Si recién ayer fueron posibles los arreglos entre cuatro paredes, hoy resultan prácticamente inviables. Entre otros ingredientes, las nuevas tecnologías lo han vuelto imposible. De nada sirve sellar un pacto de silencio con los jerarcas de los partidos o los responsables de los grandes y viejos medios de comunicación. La información ha devenido imposible de controlar. Se trata de un fenómeno mundial que tiene a la política tradicional de rodillas y a la gobernabilidad consternada. Las protestas contra Dilma, en Brasil, por el escándalo de Petrobras, han sido convocadas por twitter. Sirve poco especular sobre los riesgos y las bondades de esta nueva contingencia, porque estamos ante un hecho consumado: la comunidad encontró una vía de comunicación sin autócratas ni magnates como intermediarios. Lo que sea que oculte la historia de Soquimich, impajaritablemente verá la luz. El gobierno de Michelle Bachelet no tiene ya la capacidad de concordar una estrategia con los “poderosos de siempre” para evitar el escándalo. El escándalo, el escándalo… uno de los vicios más difundidos de los nuevos tiempos. El juicio destemplado como estrategia de validación, la condena sin matices a la hora de enarbolarse como voz pura, la exageración como estrategia de venta y conquista de popularidad.
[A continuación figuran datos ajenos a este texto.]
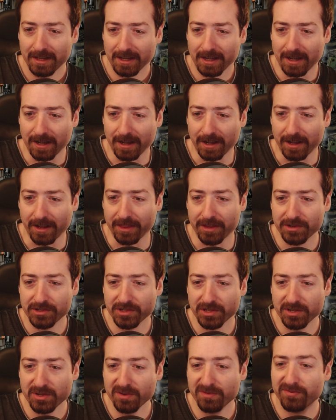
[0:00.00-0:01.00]
There's
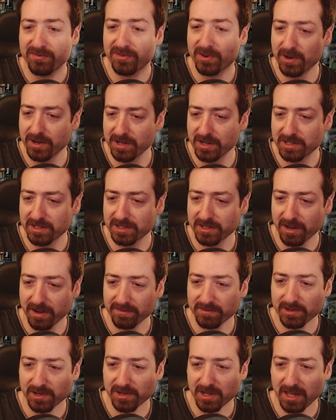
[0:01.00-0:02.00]
a new furnace
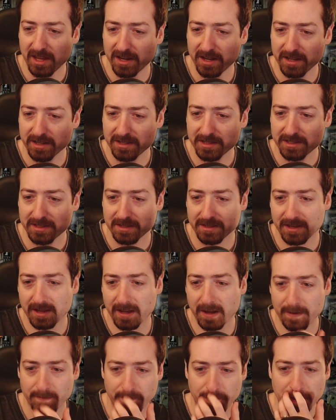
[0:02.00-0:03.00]
on Vulcanus.
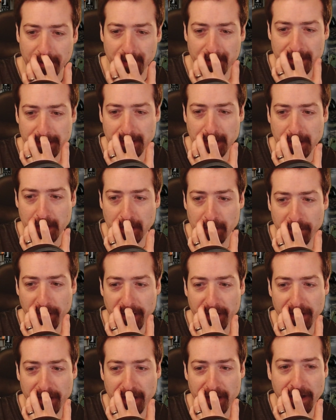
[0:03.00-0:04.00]
Yeah, we didn't talk
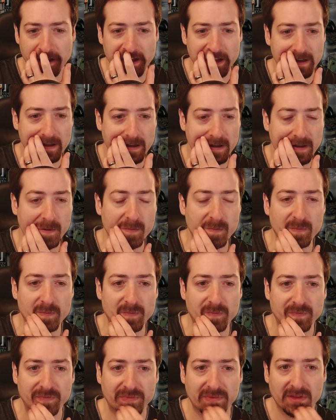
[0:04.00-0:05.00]
about that.
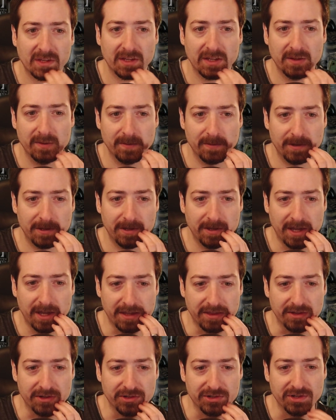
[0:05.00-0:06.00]

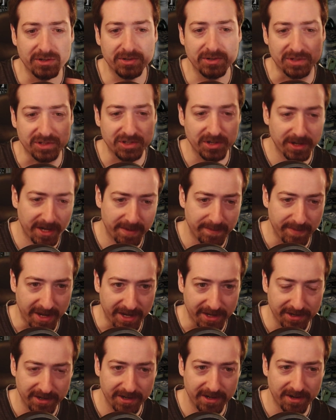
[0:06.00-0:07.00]
And there's a new circuit
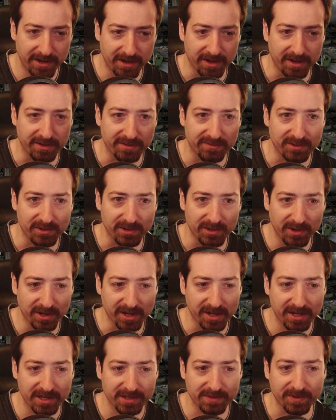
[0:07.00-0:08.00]
maker on
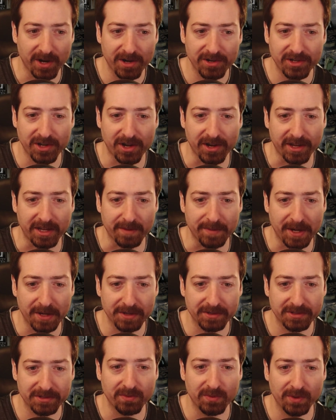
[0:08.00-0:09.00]
Fulgora, as we are talking
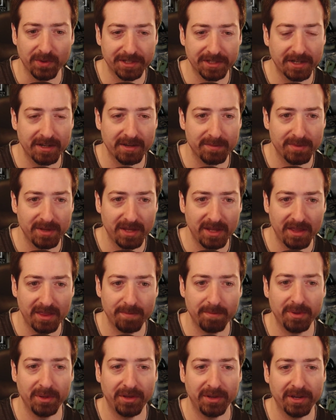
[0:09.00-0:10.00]
about. So what's going to be the
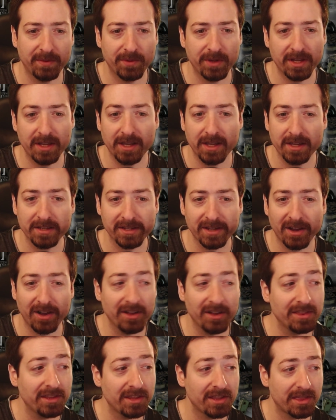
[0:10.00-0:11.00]
building we get
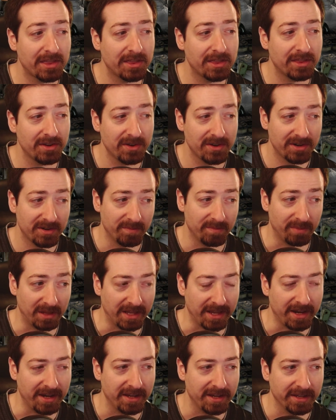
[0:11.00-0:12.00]
on the 3rd
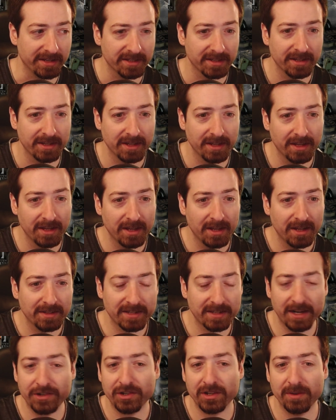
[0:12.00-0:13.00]
planet?
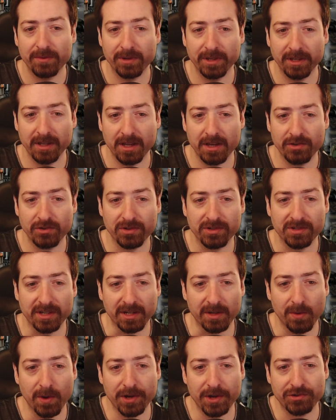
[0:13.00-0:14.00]
It's actually a really
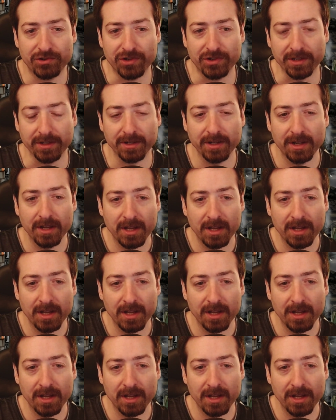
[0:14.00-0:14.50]
interesting question.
Es cierto que el ambiente político se halla revuelto y el liderazgo de la presidenta, íntimamente golpeado. La insensatez de su hijo mayor –gestada vaya uno a saber por qué complejos de inferioridad, motor de las ambiciones desmedidas, aparte de la estupidez– le clavó un cuchillo en el corazón. Consiguió incluso trizar las maternales confianzas en que solía apoyarse. Pienso especialmente en Paula Walker y Rodrigo Peñailillo. Las intrigas de palacio, ante este vacío de poder, deben estar tejiéndose hasta en los baños. El país, sin embargo, está muy lejos de vivir una tragedia. Es paradójico, pero junto con los periodistas y opinólogos más preocupados de brillar que de alumbrar, son los mismos políticos quienes se encargan de despotricar contra sí mismos. “Todos ven lo que aparentas; pocos advierten lo que eres”, decía Maquiavelo. No es raro escuchar a los parlamentarios jóvenes referirse al mismo Congreso del que participan con el adjetivo de “ilegítimo”. Con tal de sintonizar con sus votantes, en lugar de defender la dignidad de nuestras instituciones (para nada las peores del mundo), las degradan a cambio de un halago que los distinga.

No es catastrófico lo que está sucediendo en Chile. Podría ser incluso esperanzador si lleva a corregir este turbio contubernio entre riqueza y política, si el empuje de las reformas modernizadoras recupera su origen, y en lugar de ser vistas como el capricho de una presidenta con carisma, vuelven a encontrar su razón de ser en la demanda colectiva. Intuyo que ya no hay ministros intocables, y que fue una suerte no hacer antes el cambio de gabinete. Hoy el gobierno está obligado a replantear su estrategia y diría que incluso su manera de ser. Recién cumplió el primer año. Bachelet, por su propio bien y tranquilidad –política y sicológicamente hablando– debiera ceder protagonismo. Mientras truena la escandalera –Penta, Caval y Soquimich se apropiarán de la pauta irremediablemente– personajes a quienes no los toque y capaces de aunar respeto podrían tomar la guaripola de las reformas en esta segunda etapa. Se me vienen varios nombres a la cabeza, nuevos, pero no necesariamente jóvenes. ¿Tendrá La Moneda la frialdad para repensarse, o la quemarán las llamas del infierno que se le viene encima?